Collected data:
※ ※ ※
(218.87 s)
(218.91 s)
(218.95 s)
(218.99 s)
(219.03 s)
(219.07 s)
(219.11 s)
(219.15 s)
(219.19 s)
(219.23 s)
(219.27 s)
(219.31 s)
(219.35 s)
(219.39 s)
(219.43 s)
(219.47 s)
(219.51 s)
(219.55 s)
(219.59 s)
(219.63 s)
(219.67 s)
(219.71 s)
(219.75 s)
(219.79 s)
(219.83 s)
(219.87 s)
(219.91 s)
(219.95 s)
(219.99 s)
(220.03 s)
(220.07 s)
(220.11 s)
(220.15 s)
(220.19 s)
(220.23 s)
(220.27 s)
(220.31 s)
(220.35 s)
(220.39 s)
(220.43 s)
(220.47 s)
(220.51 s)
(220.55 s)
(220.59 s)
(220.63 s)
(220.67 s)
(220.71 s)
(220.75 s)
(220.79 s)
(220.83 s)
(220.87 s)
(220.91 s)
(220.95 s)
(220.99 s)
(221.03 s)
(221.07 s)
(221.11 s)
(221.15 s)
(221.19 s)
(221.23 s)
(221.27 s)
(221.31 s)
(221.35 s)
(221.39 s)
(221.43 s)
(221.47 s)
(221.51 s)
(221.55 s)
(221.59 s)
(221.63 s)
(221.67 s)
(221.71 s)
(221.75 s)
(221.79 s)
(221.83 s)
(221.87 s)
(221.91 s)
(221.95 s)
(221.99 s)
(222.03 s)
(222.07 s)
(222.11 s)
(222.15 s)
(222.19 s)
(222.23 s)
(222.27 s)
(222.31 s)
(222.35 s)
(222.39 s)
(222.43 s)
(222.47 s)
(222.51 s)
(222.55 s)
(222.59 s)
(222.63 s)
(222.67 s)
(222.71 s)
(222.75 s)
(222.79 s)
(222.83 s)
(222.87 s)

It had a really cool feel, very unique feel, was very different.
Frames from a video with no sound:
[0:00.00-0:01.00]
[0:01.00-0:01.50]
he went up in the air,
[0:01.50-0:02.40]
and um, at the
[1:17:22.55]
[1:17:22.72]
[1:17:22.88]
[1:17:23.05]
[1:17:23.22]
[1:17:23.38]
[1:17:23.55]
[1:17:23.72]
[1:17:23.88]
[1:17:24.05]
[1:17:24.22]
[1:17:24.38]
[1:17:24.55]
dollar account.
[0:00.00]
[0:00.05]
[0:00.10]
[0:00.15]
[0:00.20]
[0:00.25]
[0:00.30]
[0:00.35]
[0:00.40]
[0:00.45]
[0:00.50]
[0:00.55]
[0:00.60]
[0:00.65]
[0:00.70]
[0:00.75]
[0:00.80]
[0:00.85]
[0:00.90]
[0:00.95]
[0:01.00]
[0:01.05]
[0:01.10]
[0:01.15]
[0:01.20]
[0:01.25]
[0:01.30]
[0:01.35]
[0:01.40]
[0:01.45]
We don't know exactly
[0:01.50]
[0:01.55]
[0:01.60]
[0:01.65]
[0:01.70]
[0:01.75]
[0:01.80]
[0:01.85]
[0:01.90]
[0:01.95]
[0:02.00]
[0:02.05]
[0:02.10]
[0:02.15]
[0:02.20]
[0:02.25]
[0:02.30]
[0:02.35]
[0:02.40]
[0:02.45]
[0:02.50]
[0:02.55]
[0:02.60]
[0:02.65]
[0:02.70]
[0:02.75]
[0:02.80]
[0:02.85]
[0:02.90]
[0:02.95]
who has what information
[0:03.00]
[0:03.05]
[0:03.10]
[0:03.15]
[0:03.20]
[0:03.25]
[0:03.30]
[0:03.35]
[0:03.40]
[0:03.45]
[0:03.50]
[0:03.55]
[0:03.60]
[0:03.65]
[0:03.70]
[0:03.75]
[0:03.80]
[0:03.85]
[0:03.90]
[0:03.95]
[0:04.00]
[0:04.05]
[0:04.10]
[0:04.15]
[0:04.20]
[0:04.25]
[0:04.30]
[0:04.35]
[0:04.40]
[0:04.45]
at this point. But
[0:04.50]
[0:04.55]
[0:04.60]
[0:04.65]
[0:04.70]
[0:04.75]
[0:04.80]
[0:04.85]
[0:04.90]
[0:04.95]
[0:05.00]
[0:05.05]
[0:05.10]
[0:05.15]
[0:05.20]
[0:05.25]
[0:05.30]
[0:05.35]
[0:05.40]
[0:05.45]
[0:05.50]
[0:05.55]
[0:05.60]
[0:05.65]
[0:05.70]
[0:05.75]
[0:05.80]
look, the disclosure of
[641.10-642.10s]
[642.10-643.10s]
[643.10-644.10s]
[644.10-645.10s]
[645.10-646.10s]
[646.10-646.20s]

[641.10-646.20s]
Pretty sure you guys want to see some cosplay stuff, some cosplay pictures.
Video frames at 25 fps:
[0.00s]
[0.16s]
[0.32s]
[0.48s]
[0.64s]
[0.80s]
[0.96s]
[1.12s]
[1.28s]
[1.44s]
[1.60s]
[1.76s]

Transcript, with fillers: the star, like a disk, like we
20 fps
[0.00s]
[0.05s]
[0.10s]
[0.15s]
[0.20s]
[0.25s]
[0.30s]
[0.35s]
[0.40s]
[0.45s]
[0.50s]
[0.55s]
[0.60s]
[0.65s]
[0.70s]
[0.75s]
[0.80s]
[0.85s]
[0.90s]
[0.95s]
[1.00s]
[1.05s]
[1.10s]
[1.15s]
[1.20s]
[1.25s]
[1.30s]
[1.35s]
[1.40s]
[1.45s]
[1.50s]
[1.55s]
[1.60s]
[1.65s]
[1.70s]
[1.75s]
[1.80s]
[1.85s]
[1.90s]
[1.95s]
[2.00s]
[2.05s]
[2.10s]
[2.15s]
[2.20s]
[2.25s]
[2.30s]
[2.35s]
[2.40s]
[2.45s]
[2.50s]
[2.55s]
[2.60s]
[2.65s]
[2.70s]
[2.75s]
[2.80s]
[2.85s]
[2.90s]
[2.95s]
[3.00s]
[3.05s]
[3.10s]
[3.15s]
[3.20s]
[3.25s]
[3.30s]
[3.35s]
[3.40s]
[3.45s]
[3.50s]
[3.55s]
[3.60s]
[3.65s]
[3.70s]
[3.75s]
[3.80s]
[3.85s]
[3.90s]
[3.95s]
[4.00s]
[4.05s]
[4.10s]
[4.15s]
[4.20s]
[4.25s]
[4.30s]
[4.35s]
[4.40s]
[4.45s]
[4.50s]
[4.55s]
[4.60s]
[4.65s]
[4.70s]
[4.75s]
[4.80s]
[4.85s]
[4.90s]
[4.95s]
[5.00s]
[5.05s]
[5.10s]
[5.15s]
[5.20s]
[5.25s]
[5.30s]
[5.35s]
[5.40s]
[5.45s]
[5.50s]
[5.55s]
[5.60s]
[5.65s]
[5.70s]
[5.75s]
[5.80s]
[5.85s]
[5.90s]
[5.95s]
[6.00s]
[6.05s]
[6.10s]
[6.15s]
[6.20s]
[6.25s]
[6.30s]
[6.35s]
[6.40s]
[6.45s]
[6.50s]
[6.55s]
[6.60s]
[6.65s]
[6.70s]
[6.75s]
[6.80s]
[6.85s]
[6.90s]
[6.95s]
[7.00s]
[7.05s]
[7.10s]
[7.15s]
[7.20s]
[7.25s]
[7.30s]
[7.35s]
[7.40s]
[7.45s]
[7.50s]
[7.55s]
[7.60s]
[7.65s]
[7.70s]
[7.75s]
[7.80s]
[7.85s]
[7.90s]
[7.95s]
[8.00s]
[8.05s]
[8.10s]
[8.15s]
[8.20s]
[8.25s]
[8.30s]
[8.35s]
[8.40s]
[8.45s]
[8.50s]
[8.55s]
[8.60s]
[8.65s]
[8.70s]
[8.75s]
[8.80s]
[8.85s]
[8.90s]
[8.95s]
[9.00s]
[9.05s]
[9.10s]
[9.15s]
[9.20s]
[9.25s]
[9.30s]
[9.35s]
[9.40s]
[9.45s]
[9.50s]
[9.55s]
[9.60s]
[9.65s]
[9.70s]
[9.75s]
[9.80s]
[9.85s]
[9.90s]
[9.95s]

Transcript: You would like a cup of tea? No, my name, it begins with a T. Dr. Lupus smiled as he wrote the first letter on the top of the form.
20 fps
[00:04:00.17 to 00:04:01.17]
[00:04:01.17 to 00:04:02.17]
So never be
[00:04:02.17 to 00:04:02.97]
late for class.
※ ※ ※
WORK ORDER:
Beginning with the top line of the data above, output every line exactly until the one that contains "[1:17:22.72]", and include that one too.

EXPECTED OUTPUT:
(218.87 s)
(218.91 s)
(218.95 s)
(218.99 s)
(219.03 s)
(219.07 s)
(219.11 s)
(219.15 s)
(219.19 s)
(219.23 s)
(219.27 s)
(219.31 s)
(219.35 s)
(219.39 s)
(219.43 s)
(219.47 s)
(219.51 s)
(219.55 s)
(219.59 s)
(219.63 s)
(219.67 s)
(219.71 s)
(219.75 s)
(219.79 s)
(219.83 s)
(219.87 s)
(219.91 s)
(219.95 s)
(219.99 s)
(220.03 s)
(220.07 s)
(220.11 s)
(220.15 s)
(220.19 s)
(220.23 s)
(220.27 s)
(220.31 s)
(220.35 s)
(220.39 s)
(220.43 s)
(220.47 s)
(220.51 s)
(220.55 s)
(220.59 s)
(220.63 s)
(220.67 s)
(220.71 s)
(220.75 s)
(220.79 s)
(220.83 s)
(220.87 s)
(220.91 s)
(220.95 s)
(220.99 s)
(221.03 s)
(221.07 s)
(221.11 s)
(221.15 s)
(221.19 s)
(221.23 s)
(221.27 s)
(221.31 s)
(221.35 s)
(221.39 s)
(221.43 s)
(221.47 s)
(221.51 s)
(221.55 s)
(221.59 s)
(221.63 s)
(221.67 s)
(221.71 s)
(221.75 s)
(221.79 s)
(221.83 s)
(221.87 s)
(221.91 s)
(221.95 s)
(221.99 s)
(222.03 s)
(222.07 s)
(222.11 s)
(222.15 s)
(222.19 s)
(222.23 s)
(222.27 s)
(222.31 s)
(222.35 s)
(222.39 s)
(222.43 s)
(222.47 s)
(222.51 s)
(222.55 s)
(222.59 s)
(222.63 s)
(222.67 s)
(222.71 s)
(222.75 s)
(222.79 s)
(222.83 s)
(222.87 s)

It had a really cool feel, very unique feel, was very different.
Frames from a video with no sound:
[0:00.00-0:01.00]
[0:01.00-0:01.50]
he went up in the air,
[0:01.50-0:02.40]
and um, at the
[1:17:22.55]
[1:17:22.72]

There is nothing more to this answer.